司空鸢已经喊不出声了,她的手软软地搭在榻边,眼神也逐渐焕散开来。孟医女心里咯噔一下,猛地扭头看向夏珞。
夏珞的额间都已是冷汗了,手里捏的手术刀还在轻轻地抖着,她的眼前又闪现出了那些画面。
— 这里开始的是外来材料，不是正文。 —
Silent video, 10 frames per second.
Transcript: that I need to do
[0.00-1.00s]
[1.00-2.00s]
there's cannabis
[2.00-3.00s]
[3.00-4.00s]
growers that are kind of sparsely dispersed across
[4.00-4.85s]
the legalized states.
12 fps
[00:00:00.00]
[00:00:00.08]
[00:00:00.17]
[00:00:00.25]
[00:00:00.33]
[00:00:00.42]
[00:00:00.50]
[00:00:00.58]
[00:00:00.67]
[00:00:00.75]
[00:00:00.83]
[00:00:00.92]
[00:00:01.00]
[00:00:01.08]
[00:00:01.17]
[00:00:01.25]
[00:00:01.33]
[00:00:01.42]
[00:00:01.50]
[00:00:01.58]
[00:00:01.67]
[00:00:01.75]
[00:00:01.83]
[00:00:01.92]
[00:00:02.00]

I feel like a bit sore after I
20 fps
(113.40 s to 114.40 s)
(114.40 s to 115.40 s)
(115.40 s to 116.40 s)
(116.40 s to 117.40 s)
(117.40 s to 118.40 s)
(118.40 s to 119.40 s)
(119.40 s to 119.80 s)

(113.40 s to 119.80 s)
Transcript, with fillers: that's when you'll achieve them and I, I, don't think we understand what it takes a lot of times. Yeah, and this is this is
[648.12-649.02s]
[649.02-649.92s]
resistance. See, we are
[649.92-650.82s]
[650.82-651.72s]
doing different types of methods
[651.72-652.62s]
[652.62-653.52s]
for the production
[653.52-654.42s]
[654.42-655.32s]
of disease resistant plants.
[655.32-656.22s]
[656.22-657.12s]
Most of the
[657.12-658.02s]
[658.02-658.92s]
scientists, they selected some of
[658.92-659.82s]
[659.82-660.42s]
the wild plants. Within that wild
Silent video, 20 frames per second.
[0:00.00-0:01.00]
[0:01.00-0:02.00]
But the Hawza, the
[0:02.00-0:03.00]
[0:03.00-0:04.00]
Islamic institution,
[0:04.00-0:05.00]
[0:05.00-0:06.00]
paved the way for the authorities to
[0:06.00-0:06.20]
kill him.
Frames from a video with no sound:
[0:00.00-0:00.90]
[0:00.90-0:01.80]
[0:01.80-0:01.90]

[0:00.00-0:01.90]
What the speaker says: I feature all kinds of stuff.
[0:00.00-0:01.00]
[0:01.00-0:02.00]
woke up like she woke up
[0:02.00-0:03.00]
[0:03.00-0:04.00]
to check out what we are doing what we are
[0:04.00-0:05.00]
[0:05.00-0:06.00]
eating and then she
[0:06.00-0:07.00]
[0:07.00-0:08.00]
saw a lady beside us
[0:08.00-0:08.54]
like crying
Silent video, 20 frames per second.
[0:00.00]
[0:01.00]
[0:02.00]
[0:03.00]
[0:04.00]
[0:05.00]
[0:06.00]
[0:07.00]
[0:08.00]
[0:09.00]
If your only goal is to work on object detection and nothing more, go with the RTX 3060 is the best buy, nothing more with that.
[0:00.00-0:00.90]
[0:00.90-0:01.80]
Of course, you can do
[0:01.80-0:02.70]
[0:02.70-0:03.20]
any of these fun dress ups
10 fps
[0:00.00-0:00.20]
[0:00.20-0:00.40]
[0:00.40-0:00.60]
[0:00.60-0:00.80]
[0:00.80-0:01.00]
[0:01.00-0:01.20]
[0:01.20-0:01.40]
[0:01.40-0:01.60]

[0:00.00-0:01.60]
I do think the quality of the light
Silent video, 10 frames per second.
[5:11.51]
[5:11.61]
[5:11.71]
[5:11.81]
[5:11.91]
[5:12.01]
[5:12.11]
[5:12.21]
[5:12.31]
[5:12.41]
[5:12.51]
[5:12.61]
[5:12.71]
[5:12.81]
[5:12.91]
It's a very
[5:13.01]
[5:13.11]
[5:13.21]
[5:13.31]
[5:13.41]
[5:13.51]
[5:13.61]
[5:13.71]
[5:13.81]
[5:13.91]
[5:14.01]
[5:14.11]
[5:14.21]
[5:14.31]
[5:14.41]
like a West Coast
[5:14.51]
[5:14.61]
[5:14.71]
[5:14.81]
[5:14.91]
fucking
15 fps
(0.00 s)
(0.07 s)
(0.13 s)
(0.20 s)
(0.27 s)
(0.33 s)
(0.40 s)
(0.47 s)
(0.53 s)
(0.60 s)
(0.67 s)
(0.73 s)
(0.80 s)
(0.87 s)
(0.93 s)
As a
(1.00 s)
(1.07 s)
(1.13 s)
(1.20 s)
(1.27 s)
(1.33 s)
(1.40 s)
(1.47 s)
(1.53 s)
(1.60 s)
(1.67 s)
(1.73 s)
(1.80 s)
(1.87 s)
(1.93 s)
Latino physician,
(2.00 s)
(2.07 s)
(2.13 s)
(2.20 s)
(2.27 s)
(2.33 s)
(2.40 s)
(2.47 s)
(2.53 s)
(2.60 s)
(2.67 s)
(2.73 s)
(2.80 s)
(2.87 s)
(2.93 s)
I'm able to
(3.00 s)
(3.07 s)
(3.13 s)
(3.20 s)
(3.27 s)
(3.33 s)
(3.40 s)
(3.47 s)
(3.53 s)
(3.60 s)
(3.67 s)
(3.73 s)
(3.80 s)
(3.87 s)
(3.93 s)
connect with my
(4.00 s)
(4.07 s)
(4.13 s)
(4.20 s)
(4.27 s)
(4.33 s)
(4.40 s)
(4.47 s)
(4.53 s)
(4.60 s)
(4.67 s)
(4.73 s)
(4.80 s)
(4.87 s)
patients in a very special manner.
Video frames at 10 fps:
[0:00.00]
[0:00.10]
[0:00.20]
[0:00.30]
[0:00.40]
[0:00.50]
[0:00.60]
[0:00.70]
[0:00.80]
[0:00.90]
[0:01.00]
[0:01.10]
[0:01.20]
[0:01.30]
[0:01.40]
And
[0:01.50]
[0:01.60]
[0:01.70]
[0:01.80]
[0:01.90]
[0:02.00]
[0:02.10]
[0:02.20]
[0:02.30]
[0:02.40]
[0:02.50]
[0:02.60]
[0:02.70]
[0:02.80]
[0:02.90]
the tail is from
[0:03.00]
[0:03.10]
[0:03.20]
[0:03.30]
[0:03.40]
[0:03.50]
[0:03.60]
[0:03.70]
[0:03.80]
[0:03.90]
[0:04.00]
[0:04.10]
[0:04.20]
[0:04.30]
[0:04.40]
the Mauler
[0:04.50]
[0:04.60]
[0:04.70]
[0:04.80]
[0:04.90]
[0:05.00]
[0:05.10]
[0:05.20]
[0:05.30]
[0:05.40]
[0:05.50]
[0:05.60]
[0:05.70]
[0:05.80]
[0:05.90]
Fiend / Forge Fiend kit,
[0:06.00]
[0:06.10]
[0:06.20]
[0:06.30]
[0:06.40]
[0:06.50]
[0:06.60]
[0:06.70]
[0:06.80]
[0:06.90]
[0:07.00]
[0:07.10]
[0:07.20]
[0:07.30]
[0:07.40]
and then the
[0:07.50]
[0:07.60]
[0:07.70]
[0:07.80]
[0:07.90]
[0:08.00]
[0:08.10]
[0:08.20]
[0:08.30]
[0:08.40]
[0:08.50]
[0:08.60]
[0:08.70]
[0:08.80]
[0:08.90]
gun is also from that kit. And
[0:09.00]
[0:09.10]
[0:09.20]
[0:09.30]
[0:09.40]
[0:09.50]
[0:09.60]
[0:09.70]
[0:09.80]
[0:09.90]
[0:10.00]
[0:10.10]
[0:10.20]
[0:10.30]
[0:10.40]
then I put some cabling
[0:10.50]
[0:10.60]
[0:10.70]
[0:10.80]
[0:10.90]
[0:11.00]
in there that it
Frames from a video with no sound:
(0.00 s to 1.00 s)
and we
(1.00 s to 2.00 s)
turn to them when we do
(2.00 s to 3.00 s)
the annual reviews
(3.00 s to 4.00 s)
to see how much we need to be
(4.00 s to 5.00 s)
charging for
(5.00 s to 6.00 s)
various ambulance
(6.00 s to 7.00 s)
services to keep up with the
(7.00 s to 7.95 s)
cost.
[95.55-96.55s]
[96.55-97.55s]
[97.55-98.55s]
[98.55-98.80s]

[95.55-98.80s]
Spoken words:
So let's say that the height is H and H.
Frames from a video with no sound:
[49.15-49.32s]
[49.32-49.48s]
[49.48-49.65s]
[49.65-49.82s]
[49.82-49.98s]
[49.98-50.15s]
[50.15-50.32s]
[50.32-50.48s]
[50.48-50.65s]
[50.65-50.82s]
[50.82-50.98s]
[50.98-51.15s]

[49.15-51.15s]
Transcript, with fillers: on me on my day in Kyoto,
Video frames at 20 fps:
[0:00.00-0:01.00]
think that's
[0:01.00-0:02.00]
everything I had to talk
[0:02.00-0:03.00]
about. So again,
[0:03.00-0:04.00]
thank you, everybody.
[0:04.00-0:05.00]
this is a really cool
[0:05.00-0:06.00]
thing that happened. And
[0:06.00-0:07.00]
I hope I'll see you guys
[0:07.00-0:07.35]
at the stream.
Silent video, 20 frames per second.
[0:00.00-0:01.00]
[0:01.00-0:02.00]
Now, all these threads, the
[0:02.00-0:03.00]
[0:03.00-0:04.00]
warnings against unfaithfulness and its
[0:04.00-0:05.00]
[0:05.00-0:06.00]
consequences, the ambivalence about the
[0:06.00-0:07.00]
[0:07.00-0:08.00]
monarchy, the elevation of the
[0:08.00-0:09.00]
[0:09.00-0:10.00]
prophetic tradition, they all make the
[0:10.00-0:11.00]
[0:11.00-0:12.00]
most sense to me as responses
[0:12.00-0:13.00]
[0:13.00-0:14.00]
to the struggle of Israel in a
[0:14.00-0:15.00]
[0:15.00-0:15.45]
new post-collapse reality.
她牙齿咬的咯咯响,左手却猛地按住了自己的右手腕。雾白咬了咬下了狠心,猛地来到夏珞面前,手掌极速地飞过夏珞的面颊,屋里这几人只听一声“啪”的脆响,之后便没了声音。
夏珞的神志逐渐归位,雾白死命地抓着她的胳膊低吼:“夏珞!夏勉之!你能行!你还有机会去救司空鸢!你还有机会去救她和孩子!”
夏珞松了牙关,唇边渗出丝丝血迹。她的眼神渐渐清明,她努力地点点头,雾白便牵了她到榻边。
司空鸢好似在看着她,虽然眼神中的光采暗淡。夏珞明白司空鸢对她是无比的信任。这一次,不光是司空鸢与生死的对弈,也是她夏珞的。
秀枝一手捧着工具盘子,一手拿着汗巾,雾白跟着夏毅也学了些这方面的知识,再加上之前暗卫营里的治伤手法,倒也能给夏珞打个下手。
绣春嬷嬷就忙着去替换清洗工具,添物件什么的。她瞧着夏珞脸上顶着个泛红的巴掌印,又瞧了一眼安静无比的司空鸢,眼泪止不住的向下流,又不敢哭出声来,只好努力往回收着泪意。
雾白和孟医女很快地帮然司空鸢做了消毒清洗,现在的她们就要开始抢时间了。